(Stored entries)
· · · · ·

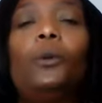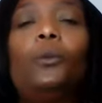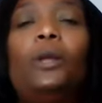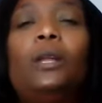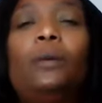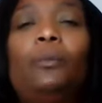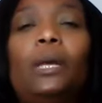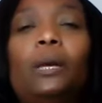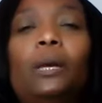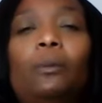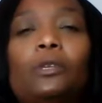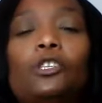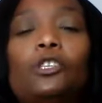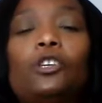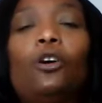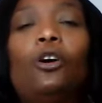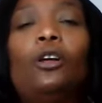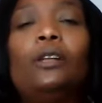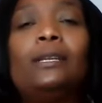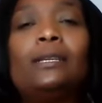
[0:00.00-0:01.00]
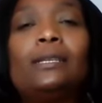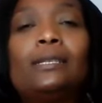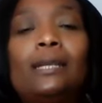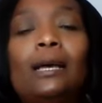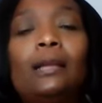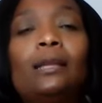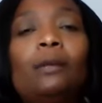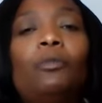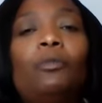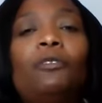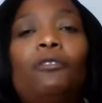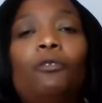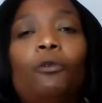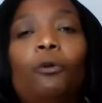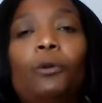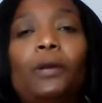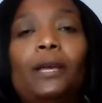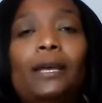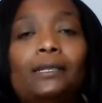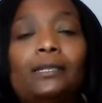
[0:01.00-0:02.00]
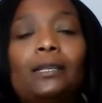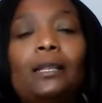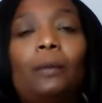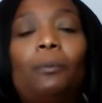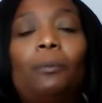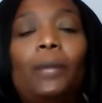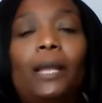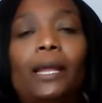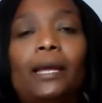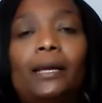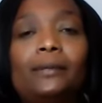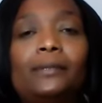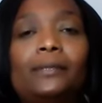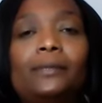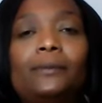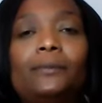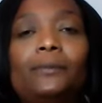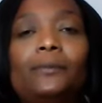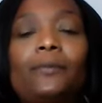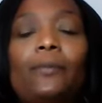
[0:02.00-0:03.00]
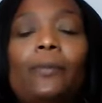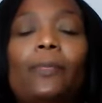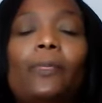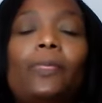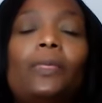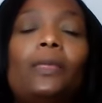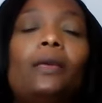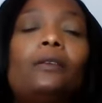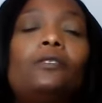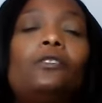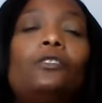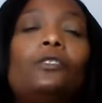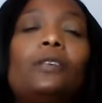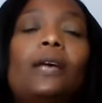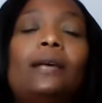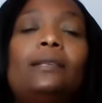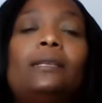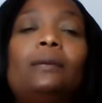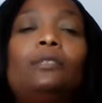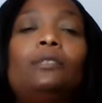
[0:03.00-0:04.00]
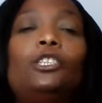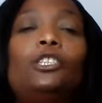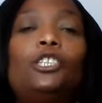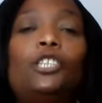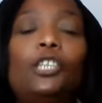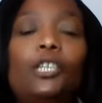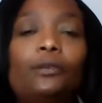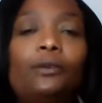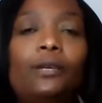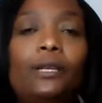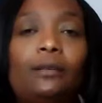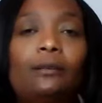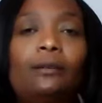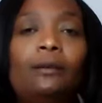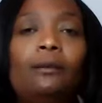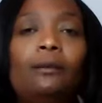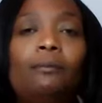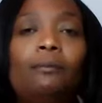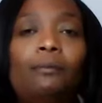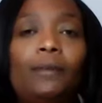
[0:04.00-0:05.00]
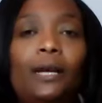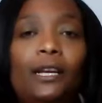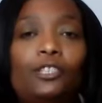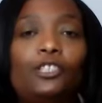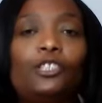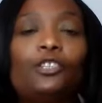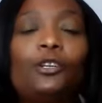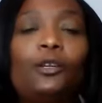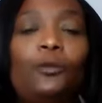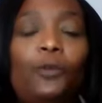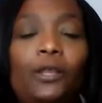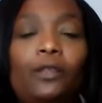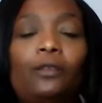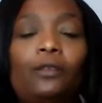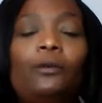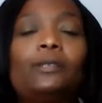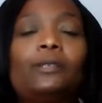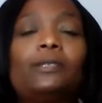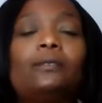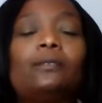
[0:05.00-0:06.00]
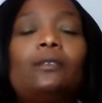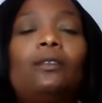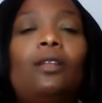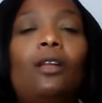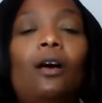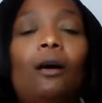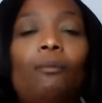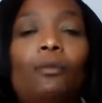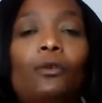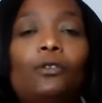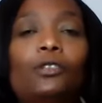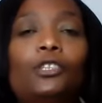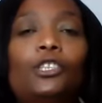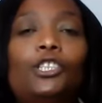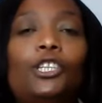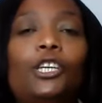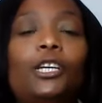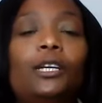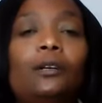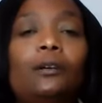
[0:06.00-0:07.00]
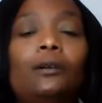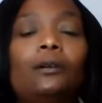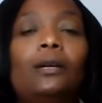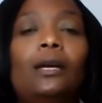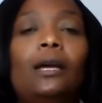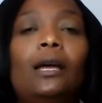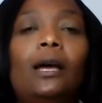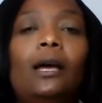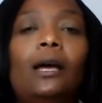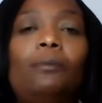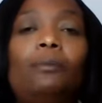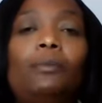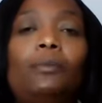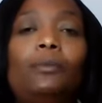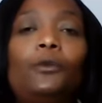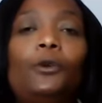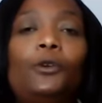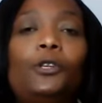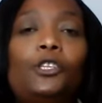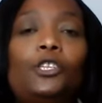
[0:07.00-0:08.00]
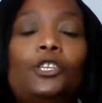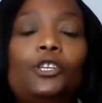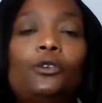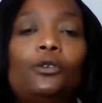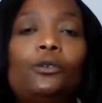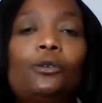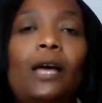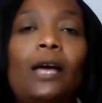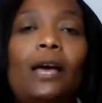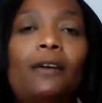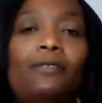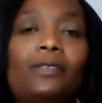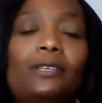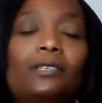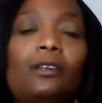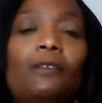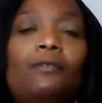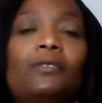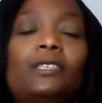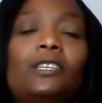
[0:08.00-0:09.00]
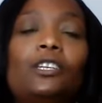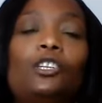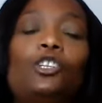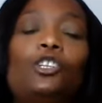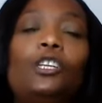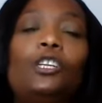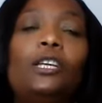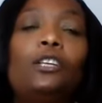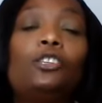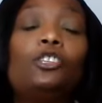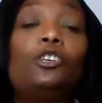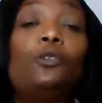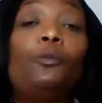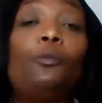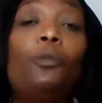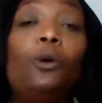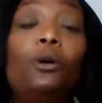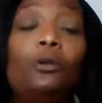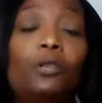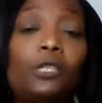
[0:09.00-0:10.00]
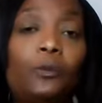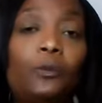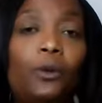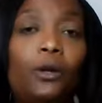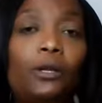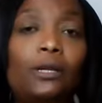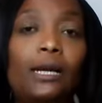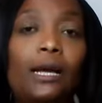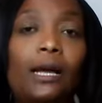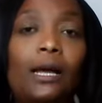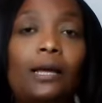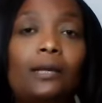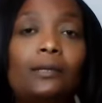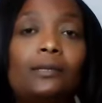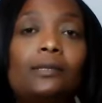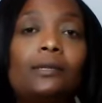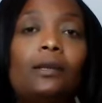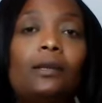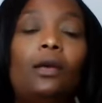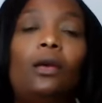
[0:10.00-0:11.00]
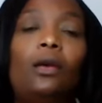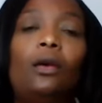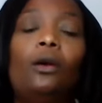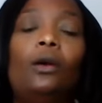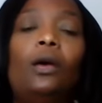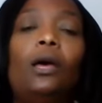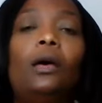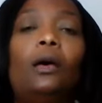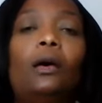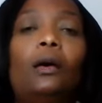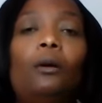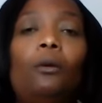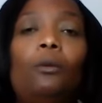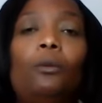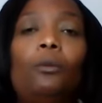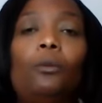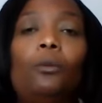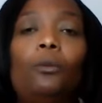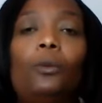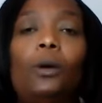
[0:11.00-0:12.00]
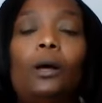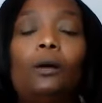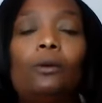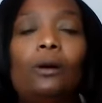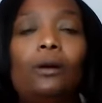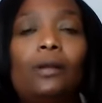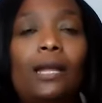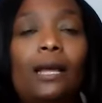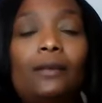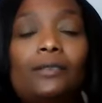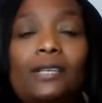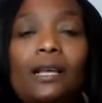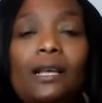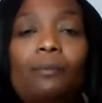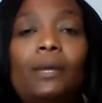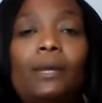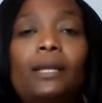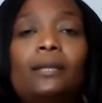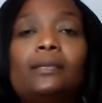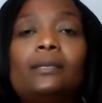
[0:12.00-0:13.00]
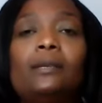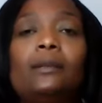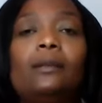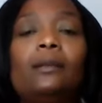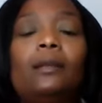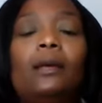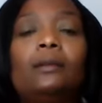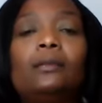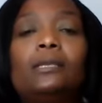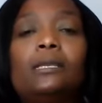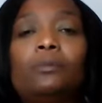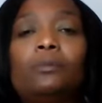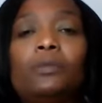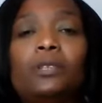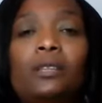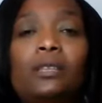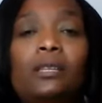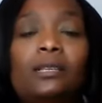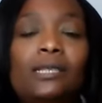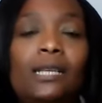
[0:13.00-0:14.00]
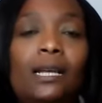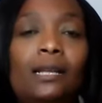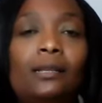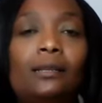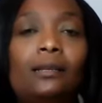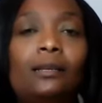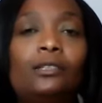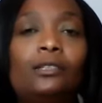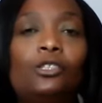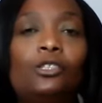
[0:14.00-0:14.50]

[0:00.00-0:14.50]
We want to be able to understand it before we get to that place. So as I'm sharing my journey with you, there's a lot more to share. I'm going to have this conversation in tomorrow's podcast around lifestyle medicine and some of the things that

· · · · ·

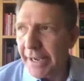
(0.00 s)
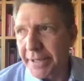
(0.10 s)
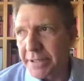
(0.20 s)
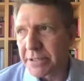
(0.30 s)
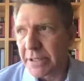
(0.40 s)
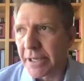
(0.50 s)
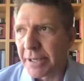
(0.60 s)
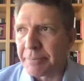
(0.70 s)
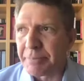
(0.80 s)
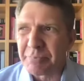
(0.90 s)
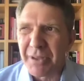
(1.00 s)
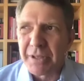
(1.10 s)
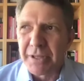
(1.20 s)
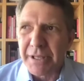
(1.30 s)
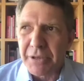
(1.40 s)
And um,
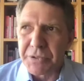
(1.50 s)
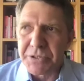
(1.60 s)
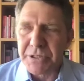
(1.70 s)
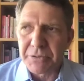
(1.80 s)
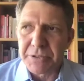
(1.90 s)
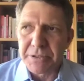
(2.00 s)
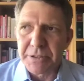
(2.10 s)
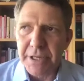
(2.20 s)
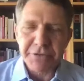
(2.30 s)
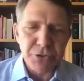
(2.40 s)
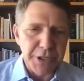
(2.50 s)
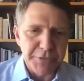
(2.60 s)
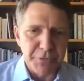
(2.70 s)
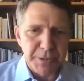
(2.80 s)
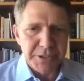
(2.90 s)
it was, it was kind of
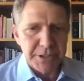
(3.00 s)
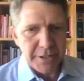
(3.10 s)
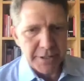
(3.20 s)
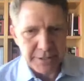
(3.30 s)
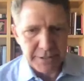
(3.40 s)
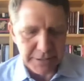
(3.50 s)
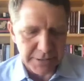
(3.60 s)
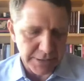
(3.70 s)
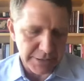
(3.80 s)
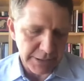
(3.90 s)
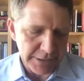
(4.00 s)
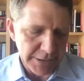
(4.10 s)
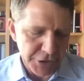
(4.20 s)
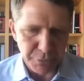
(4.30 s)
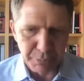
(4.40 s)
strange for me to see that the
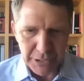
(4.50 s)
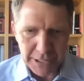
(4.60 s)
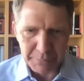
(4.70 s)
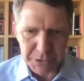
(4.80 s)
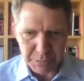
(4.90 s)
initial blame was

· · · · ·

Above are entries with pictures among them. Write out exactly the lines from the one containing "[0:06.00-0:07.00]" through the one containing "[0:14.00-0:14.50]", ends included, and leave those pictures out.

Your response:
[0:06.00-0:07.00]
[0:07.00-0:08.00]
[0:08.00-0:09.00]
[0:09.00-0:10.00]
[0:10.00-0:11.00]
[0:11.00-0:12.00]
[0:12.00-0:13.00]
[0:13.00-0:14.00]
[0:14.00-0:14.50]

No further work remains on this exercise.